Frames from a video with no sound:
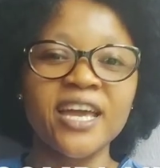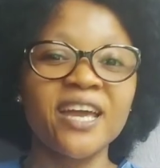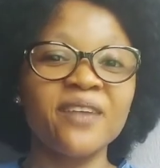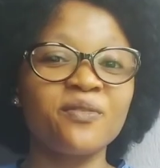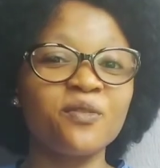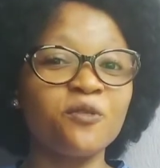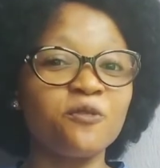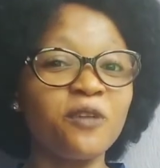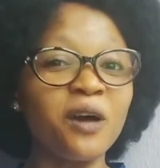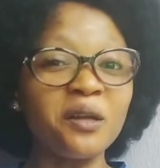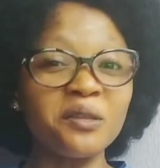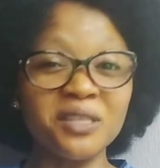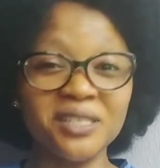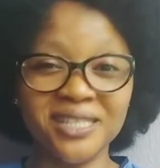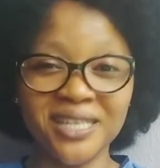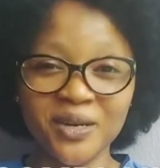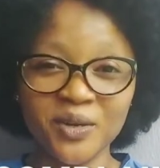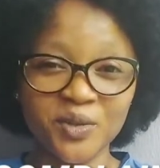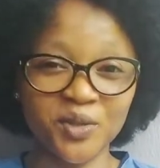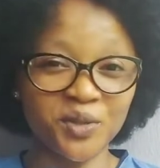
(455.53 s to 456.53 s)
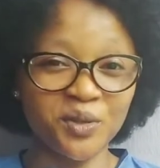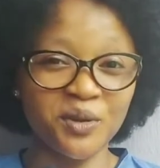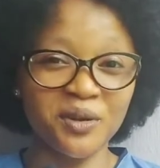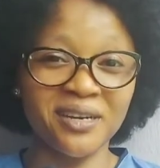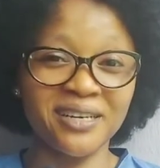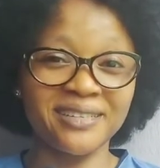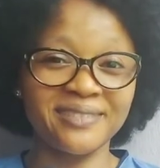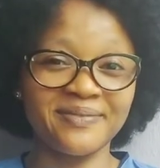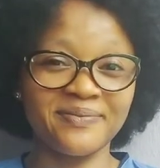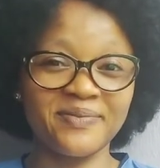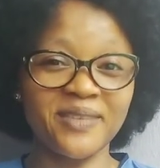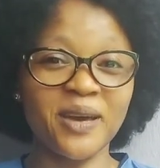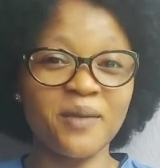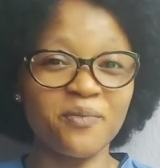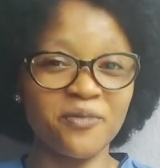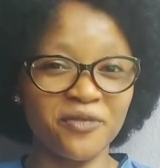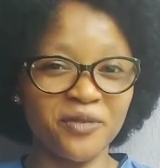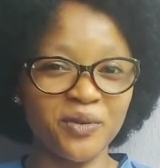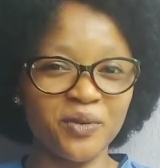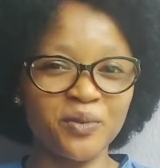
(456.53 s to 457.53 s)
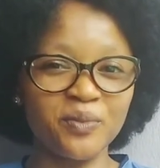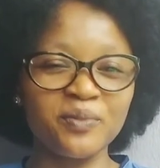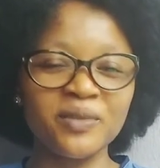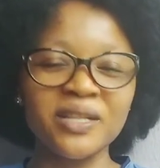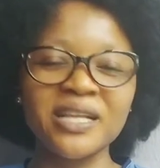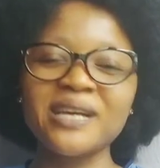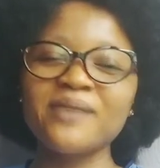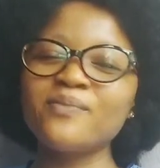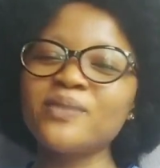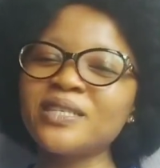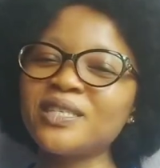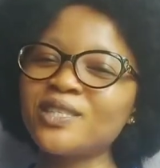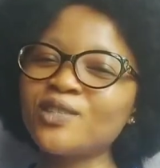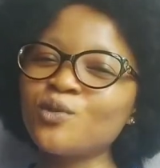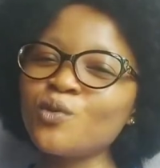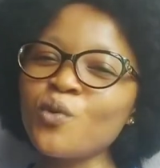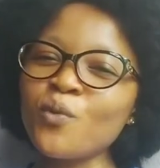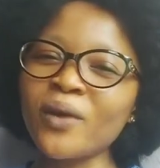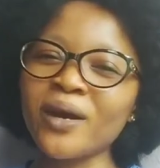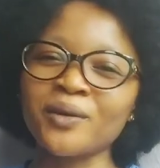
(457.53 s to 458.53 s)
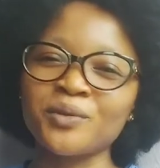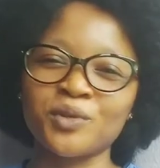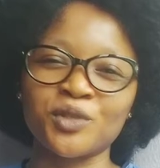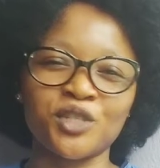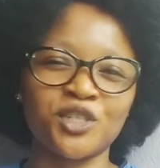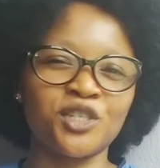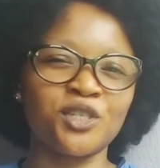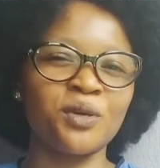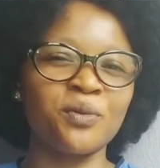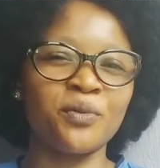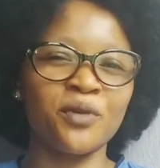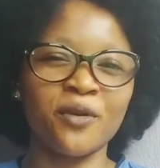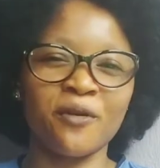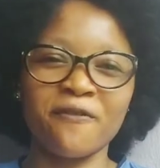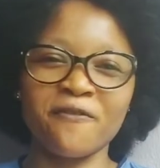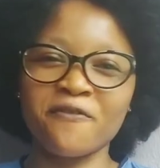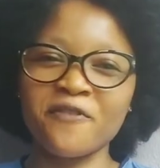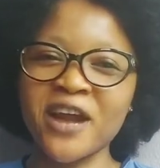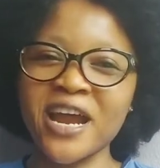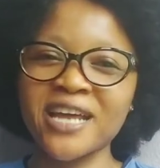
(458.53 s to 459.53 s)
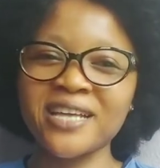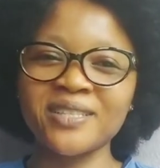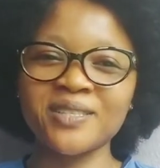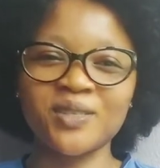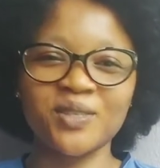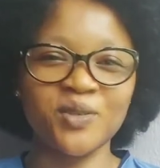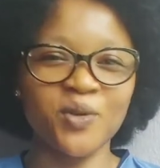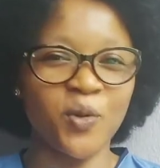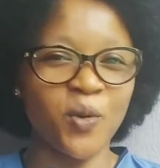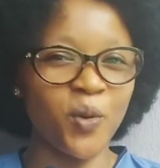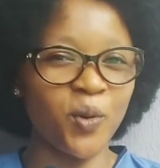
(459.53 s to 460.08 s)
If you found this health talk helpful, please do well to share with your friends, your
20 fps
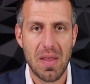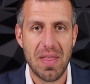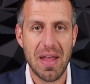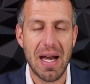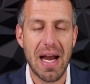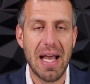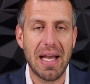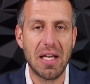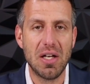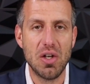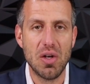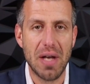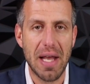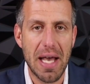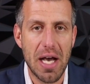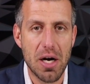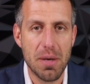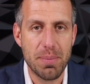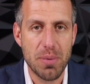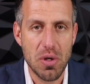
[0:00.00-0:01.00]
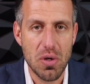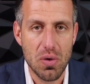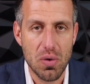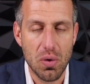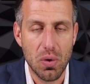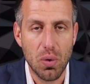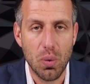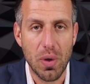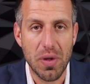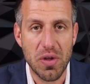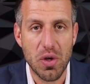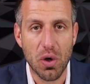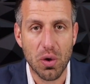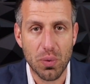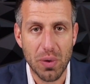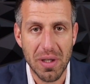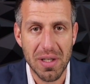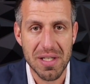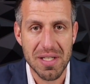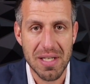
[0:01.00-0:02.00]
that I can do to help you with your
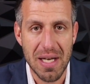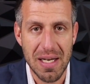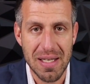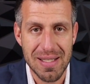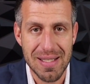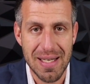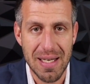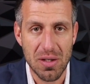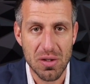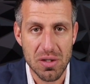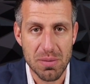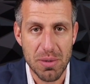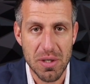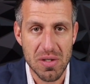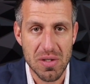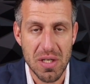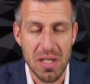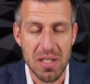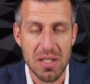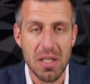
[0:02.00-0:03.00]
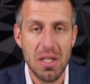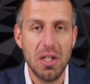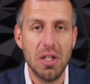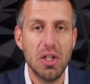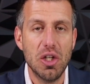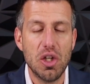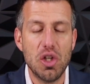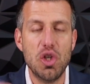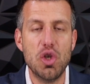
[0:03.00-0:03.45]
real estate sales business,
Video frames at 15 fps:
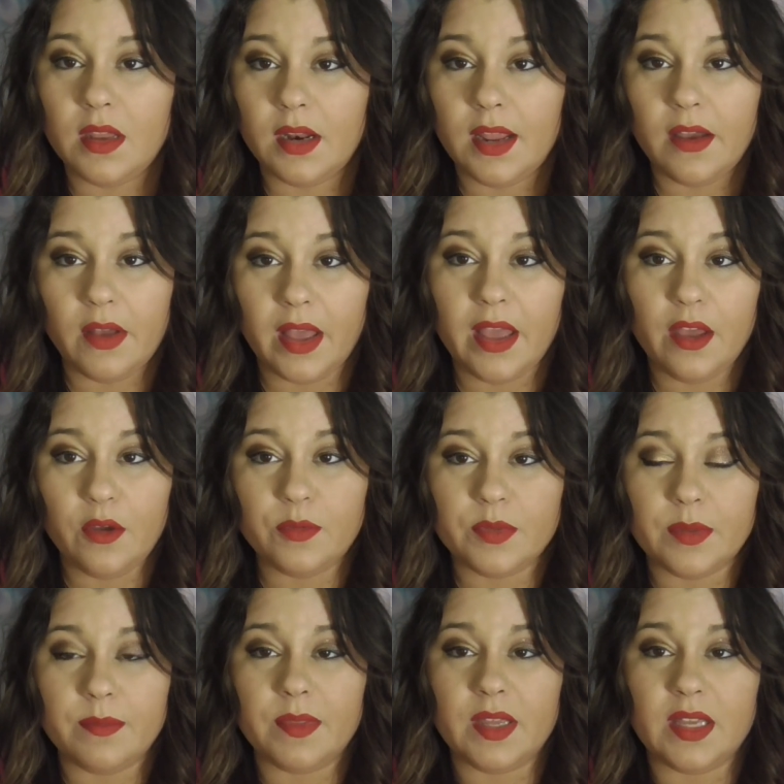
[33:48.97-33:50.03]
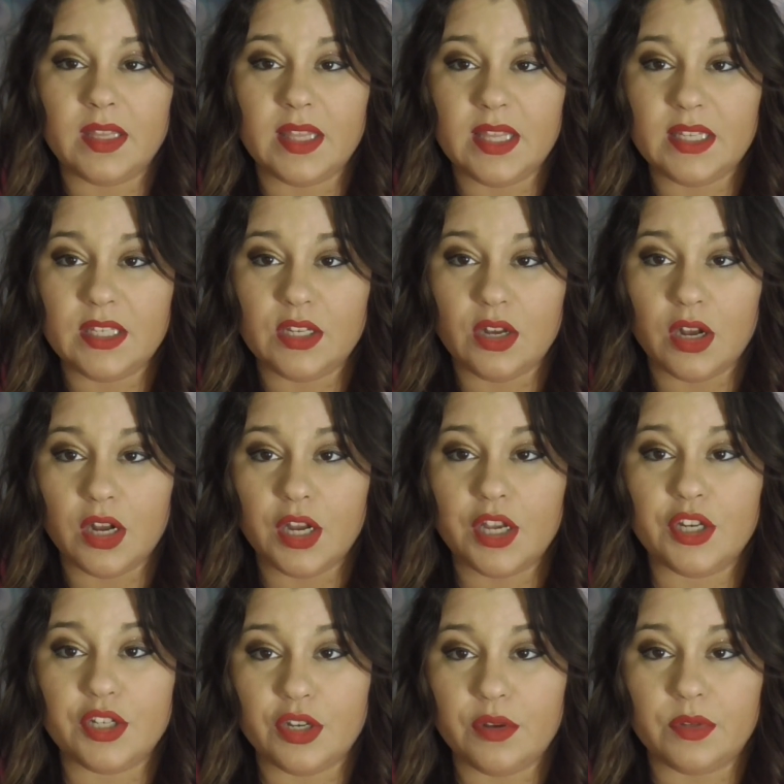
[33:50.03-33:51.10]
Now I hope something this dark
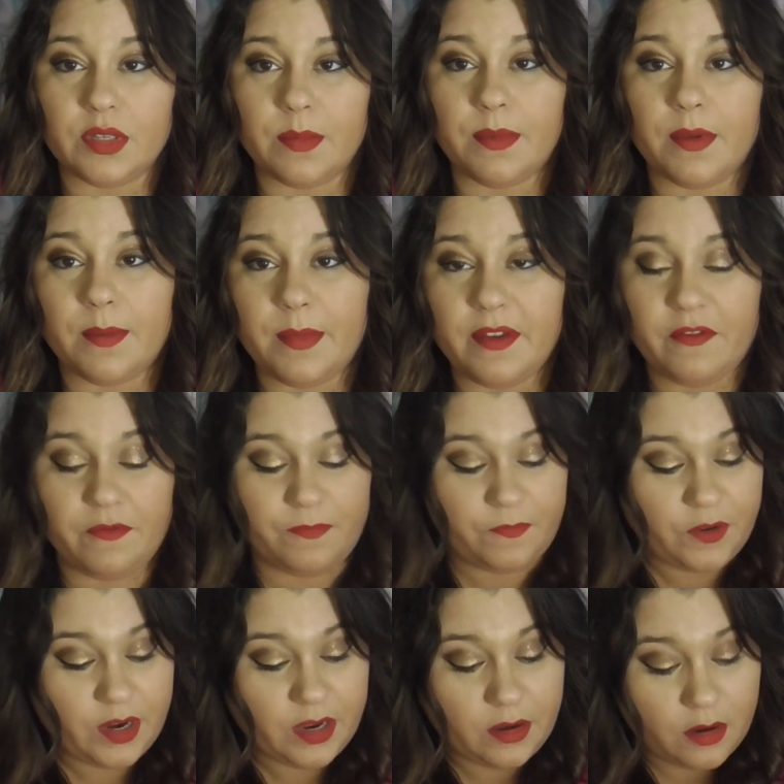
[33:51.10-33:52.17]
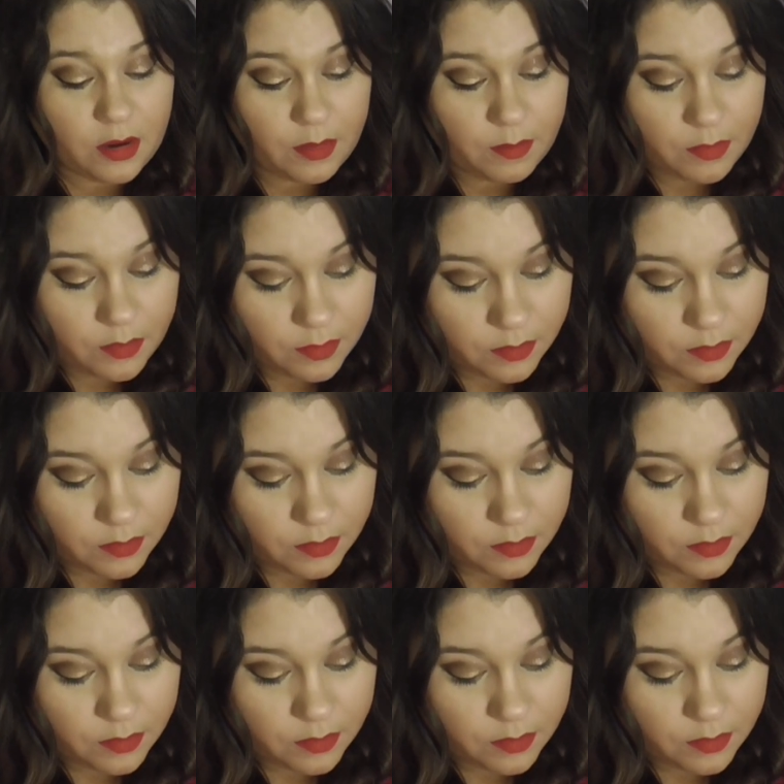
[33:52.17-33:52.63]
shows up on my freaking arm.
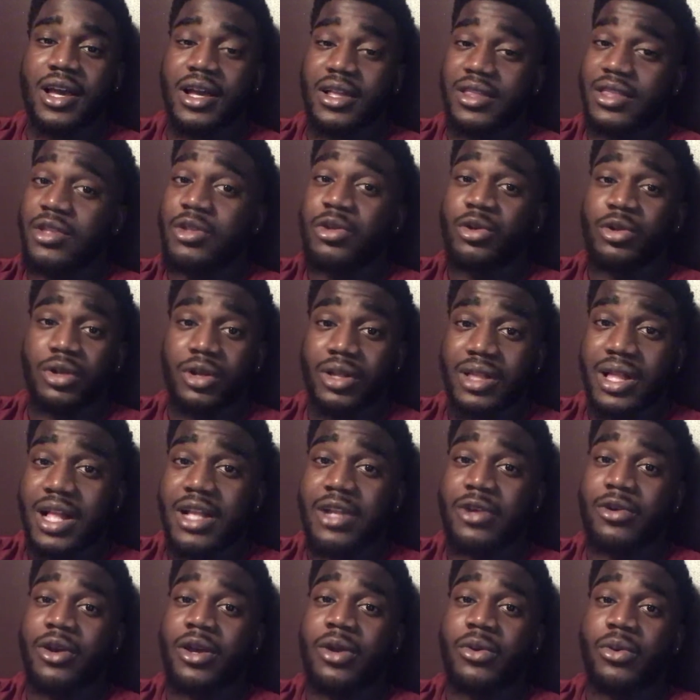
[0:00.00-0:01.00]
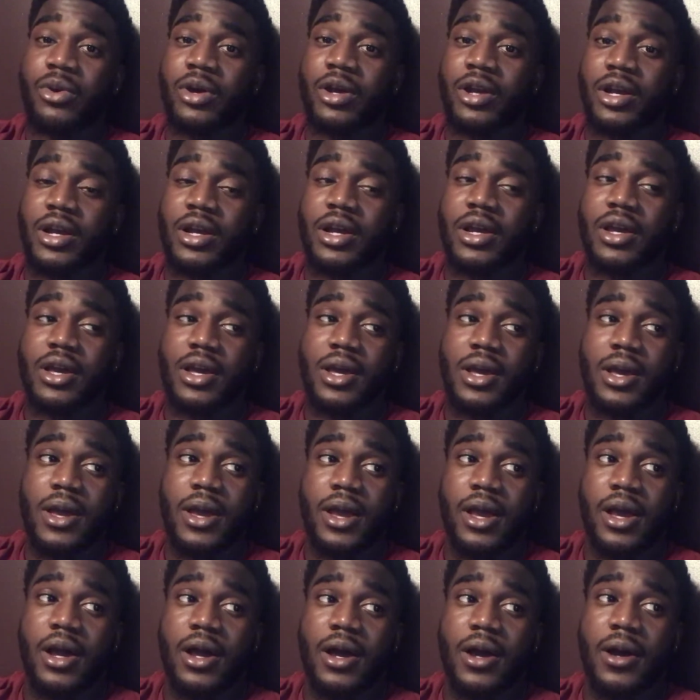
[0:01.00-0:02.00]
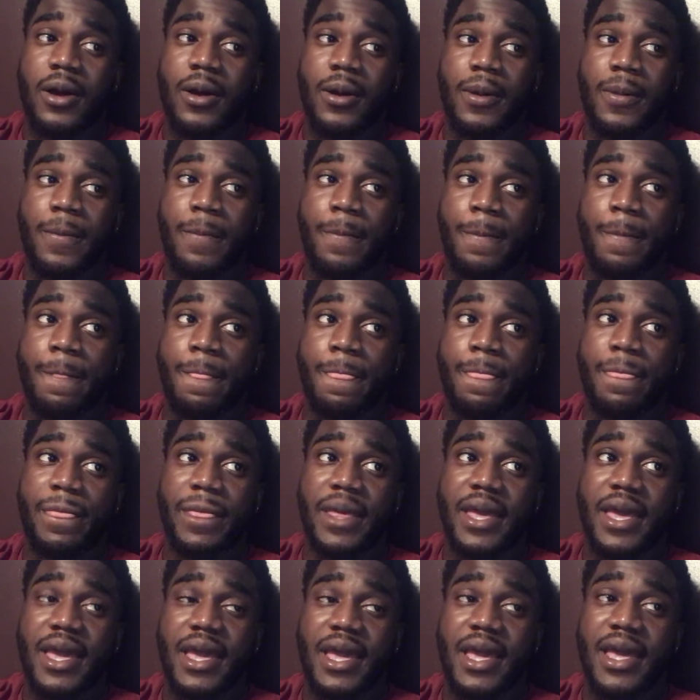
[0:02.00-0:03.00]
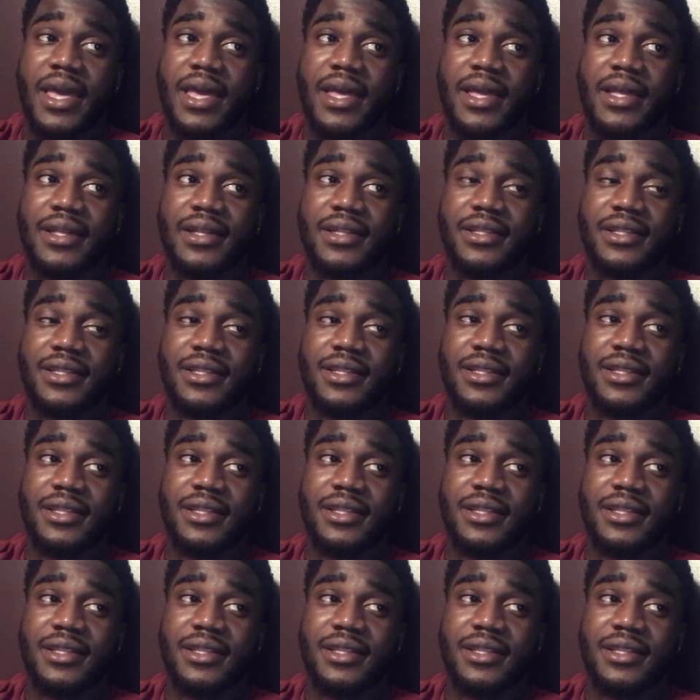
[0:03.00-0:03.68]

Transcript: They're doing a lot of great work, and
#####
The expected answer is the line with "[0:03.00-0:03.45]" followed by every remaining line of the listing, each restated exactly, with all pictures dropped.

*Your solution*.
[0:03.00-0:03.45]
real estate sales business,
Video frames at 15 fps:
[33:48.97-33:50.03]
[33:50.03-33:51.10]
Now I hope something this dark
[33:51.10-33:52.17]
[33:52.17-33:52.63]
shows up on my freaking arm.
[0:00.00-0:01.00]
[0:01.00-0:02.00]
[0:02.00-0:03.00]
[0:03.00-0:03.68]

Transcript: They're doing a lot of great work, and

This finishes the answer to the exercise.